Чувства ответственности у Розанова также нет. Ведь у него нет воли, и он сам в этом признается: «Никогда в жизни я не делал выбора, никогда в этом смысле не колебался. Это было странное безволие и странная безучастность» [Розанов, 1990c, с. 249].

Беря во внимание его наивность и безвольность, мы приходим к выводу: фигура Розанова олицетворяет собой крайнюю степень естественного человека. Самый невинный человек, как очевидно, испытывает самую большую тревогу. «Я» Розанова сбоит в каждом «листе»: сейчас он экзистенциально ориентирован, на следующей странице воображение присоединяет его к бесконечному. Опыт в таком человеке не аккумулируется вокруг ядра личности, старые мысли забываются и отторгаются. Все это — болезненные перекосы, свидетельствующие о нестабильности духа.

Таким образом, обратившись к философии Кьеркегора, в частности к его понятиям невинности и отчаяния, мы выявили причину розановского разномыслия — болезненную разобщенность «я», и главным ее проявлением выступает именно тревога. Теперь, обнаружив специфику его «противоречивости», необходимо найти способ читать «Розанова-автора» так, чтобы нам удалось собрать воедино результат этой разобщенности и воспринимать его равноположенно. И здесь стоит обратиться к теории полифонического романа М. М. Бахтина.

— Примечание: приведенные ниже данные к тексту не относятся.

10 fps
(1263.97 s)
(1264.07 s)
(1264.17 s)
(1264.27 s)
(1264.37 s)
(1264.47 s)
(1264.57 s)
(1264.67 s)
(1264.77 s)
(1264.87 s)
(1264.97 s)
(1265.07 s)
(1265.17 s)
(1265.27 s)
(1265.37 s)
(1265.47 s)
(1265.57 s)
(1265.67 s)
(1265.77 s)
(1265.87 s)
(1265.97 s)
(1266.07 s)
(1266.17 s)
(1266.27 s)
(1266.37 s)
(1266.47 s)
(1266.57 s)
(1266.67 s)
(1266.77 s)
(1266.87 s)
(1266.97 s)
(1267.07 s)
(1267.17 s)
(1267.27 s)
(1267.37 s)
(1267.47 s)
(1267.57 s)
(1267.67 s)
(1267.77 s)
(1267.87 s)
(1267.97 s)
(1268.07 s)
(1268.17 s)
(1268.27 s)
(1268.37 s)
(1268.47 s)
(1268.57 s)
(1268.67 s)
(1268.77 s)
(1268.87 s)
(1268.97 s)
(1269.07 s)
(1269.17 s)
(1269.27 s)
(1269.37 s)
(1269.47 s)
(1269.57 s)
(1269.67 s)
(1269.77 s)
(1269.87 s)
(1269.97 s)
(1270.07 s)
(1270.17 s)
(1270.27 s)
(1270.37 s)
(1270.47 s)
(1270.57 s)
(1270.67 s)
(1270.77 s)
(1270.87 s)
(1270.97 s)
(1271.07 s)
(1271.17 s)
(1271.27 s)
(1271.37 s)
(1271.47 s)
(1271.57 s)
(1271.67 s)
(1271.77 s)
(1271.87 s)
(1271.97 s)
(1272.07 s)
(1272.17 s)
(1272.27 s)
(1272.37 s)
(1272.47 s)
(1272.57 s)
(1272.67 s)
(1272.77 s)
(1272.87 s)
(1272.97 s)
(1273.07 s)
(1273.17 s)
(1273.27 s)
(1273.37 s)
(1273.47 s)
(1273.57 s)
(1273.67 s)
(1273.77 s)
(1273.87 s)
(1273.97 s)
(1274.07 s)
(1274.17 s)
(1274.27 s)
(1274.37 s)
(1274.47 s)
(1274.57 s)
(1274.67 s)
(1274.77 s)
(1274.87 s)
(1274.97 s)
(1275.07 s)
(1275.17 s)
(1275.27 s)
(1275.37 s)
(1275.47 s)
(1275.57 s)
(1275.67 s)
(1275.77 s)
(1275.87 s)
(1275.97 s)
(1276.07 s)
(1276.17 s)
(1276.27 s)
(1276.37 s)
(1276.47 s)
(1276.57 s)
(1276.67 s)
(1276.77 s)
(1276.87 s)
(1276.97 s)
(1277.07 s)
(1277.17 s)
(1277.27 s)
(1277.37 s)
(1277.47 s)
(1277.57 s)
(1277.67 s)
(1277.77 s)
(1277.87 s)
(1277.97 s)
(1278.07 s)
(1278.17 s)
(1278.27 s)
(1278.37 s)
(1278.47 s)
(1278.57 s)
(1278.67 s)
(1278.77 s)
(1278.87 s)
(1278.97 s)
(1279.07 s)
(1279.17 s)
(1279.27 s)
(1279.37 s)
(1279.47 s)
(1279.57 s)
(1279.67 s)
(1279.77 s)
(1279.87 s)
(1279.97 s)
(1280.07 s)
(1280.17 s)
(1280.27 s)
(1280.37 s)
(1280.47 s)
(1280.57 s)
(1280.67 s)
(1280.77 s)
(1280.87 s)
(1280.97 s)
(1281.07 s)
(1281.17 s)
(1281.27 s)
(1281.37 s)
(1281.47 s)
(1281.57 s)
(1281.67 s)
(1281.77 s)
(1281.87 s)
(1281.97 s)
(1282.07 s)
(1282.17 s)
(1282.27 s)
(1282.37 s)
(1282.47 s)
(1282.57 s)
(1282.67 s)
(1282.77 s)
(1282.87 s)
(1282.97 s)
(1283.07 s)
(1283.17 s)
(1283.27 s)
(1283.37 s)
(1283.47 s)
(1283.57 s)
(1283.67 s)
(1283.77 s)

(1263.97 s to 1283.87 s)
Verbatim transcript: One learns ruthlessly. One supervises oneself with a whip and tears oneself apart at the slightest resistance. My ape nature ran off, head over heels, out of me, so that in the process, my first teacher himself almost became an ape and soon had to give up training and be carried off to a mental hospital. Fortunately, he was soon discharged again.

Для начала нельзя не обратить внимание на очень важное связующее звено между Розановым и Бахтиным — Ф. М. Достоевского. И Розанов, горячо любивший Достоевского и через пару месяцев после его смерти женившийся на любовнице писателя Аполлинарии Сусловой, и Бахтин создали работы, в которых анализировали творчество великого писателя — «Легенда о Великом Инквизиторе Ф. М. Достоевского» и «Проблемы поэтики Достоевского» соответственно. Также Бахтин настоятельно советовал читать Розанова своим ученикам, интересующимся творчеством Достоевского. Е. В. Иванова писала: «Вспоминая свою встречу и беседу с М. М. Бахтиным, Петр Васильевич Пали-евский неизменно повторял полученное им тогда от Бахтина напутствие: "Читайте В. В. Розанова"» [Иванова, 2023, с. 176]. В этом контексте интересны слова Н. А. Бердяева о Розанове: «Он зародился в воображении Достоевского и даже превзошел своим неправдоподобием все, что представлялось этому гениальному воображению» [Бердяев, 1995, с. 42-43]. Да и сам Розанов, будто предвосхищая это сравнение, писал: «Это очень возможно: но не становиться же мне

немцем ради того, чтобы не походить на героев Д-го. Ведь все русские писатели (этого нельзя скрыть) — немножко немцы и экипированы по-немецки. Но как только "все снимешь" (я, "Уед." "Оп. л") — станешь непременно "как из Достоевского", т. е. просто "русским"» [Розанов, 1994, с. 303].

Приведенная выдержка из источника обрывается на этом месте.